* _Exercise details_: For this task, copy all of the data below exactly and skip the pictures.

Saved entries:
□ □ □ □ □ □ □

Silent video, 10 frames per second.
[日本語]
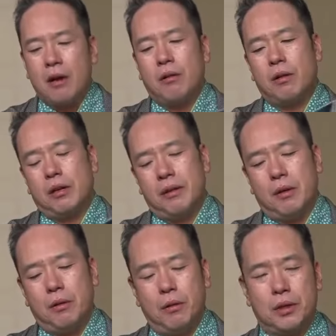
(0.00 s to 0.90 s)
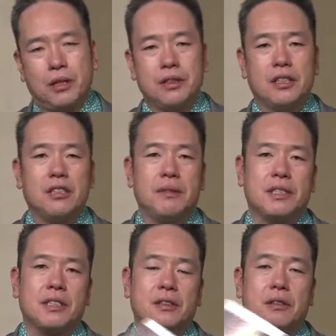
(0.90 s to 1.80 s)
これね大きく出てま
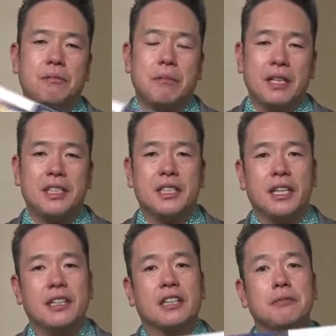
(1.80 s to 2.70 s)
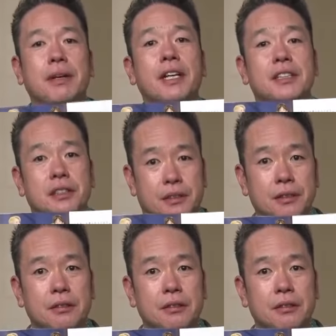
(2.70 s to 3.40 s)
すけど間違いなく名人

□ □ □ □ □ □ □

* _Response area_:
Silent video, 10 frames per second.
[日本語]
(0.00 s to 0.90 s)
(0.90 s to 1.80 s)
これね大きく出てま
(1.80 s to 2.70 s)
(2.70 s to 3.40 s)
すけど間違いなく名人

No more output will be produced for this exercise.